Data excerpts
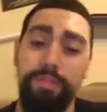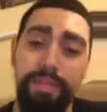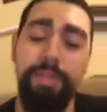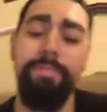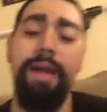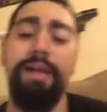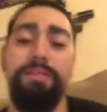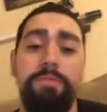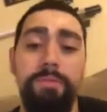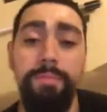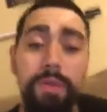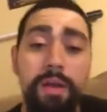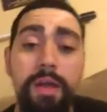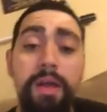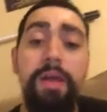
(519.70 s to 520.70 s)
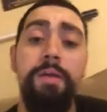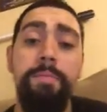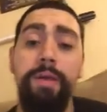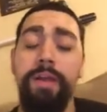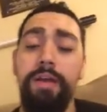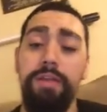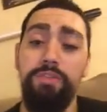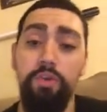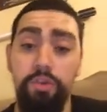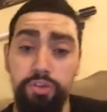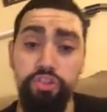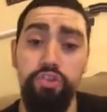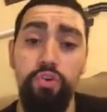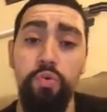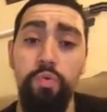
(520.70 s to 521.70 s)
or 10 maximum. Because
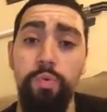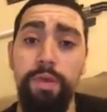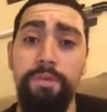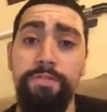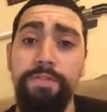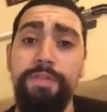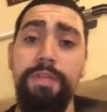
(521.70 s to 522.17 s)
also with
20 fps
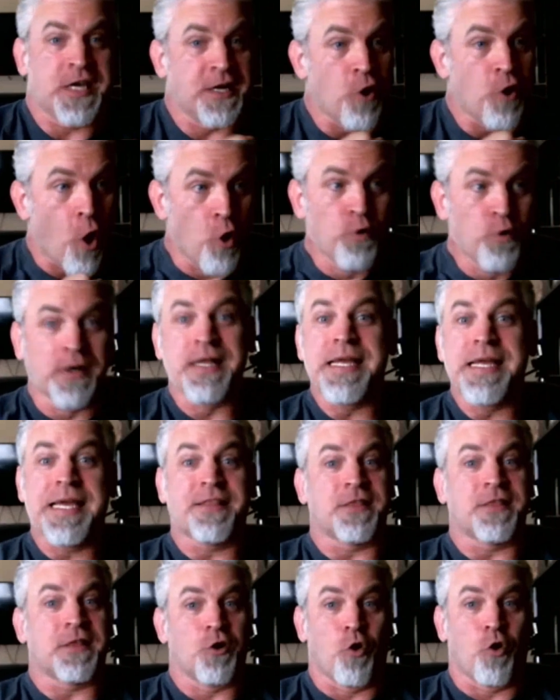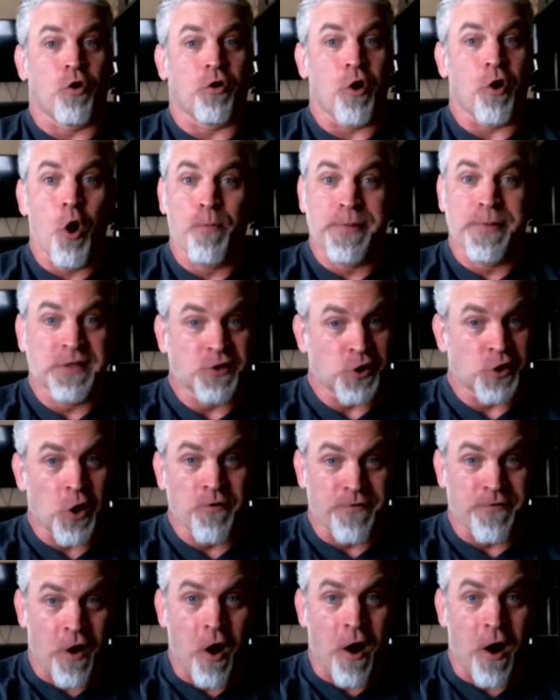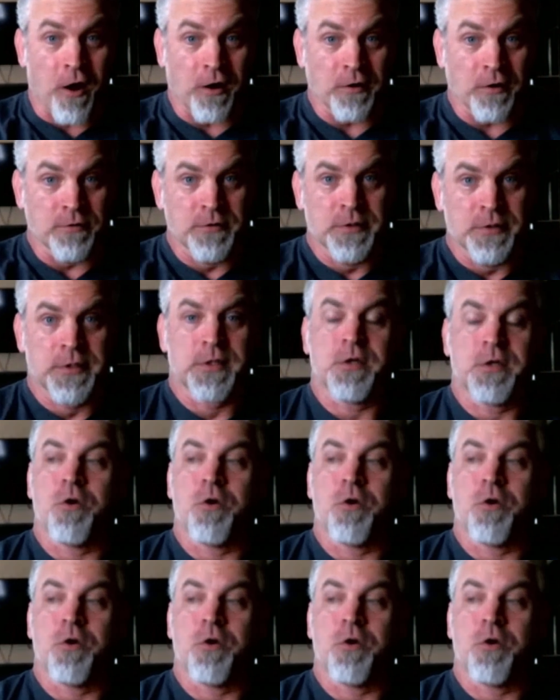you can only get the door open so far,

#### WHAT IS NEEDED
Once the pictures are set aside, copy the remaining text of every entry exactly.

#### SOLVED EXERCISE
(519.70 s to 520.70 s)
(520.70 s to 521.70 s)
or 10 maximum. Because
(521.70 s to 522.17 s)
also with
20 fps
you can only get the door open so far,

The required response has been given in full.